The two were married in 2005, a year after they met. At their wedding, Monica rode onto the dance floor on the back of Glen's chair, and the two spun through a choreographed routine while guests wept and clapped. The song was, "I Could Not Ask for More."

But Glen did want more - specifically, a child. And though Monica had always thought of herself as a career-driven woman with "no maternal instinct," Glen's desire for parenthood eventually swayed her. It took two years and 10 rounds of fertility procedures - seven intrauterine inseminations and three cycles of IVF - for them to conceive.

"I was over the moon that we were having a child," Glen says. "But I wondered how I was going to pull my weight. I wanted to feed her. I wanted to hold her." Sometimes, he practiced with a doll; frequently, he dropped it.

But when Elaina was born, the couple found ingenious work-arounds. The baby could rest on a U-shaped nursing pillow on her father's lap. An adaptive device that enables Glen to hold a cup worked perfectly with a baby bottle. And as soon as Elaina could hold up her head, Monica strapped her to her father's chest in a front carrier.

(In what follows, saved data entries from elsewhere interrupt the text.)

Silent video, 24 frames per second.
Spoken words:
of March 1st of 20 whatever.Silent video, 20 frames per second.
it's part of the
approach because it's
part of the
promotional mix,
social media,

The two became a team. Glen's wheelchair was her ticket to ride, and Elaina gradually became her father's hands: opening jars and doors, moving the pieces in a board game, making a sandwich.

Glen, now 47, wrote the book primarily for Elaina, as a keepsake, and enlisted local friend and artist Linda McManus to create the cartoonlike illustrations. But friends and relatives encouraged him to publish it, insisting that the book's message of resilience would resonate for other parents in wheelchairs and could open dialogue for all families about disabilities and difference.

Tucked into an armchair in the family's living room, Elaina reads aloud, giggling at pictures of a little girl whose hair is more blond and curly than her own: "This is my Daddy, he has a wheelchair. . . . He's a horse for a cowgirl, riding out west. He's my comfy chair when I need a rest."

As for Glen, he's starting to see that parenthood will be shaped less by his limitations than by his daughter's burgeoning independence. When Elaina started kindergarten, she rode to school - a four-minute jaunt over a paved path - on her father's lap. Now in first grade, she clambers into Glen's chair for a goodbye hug, then shoulders her backpack and skips away.

One time, Elaina asked her father if he would ever walk again. When he answered, "I don't know," she said, "I don't want you to. I like you just the way you are."

Glen thinks about that, and about injured veterans and the young men he met while in rehab. "With all the guys coming back from war who have a small child waiting at home, or who had dreams of fatherhood - and, of course, all the people with spinal-cord injuries - maybe [the book] can show them that this is possible."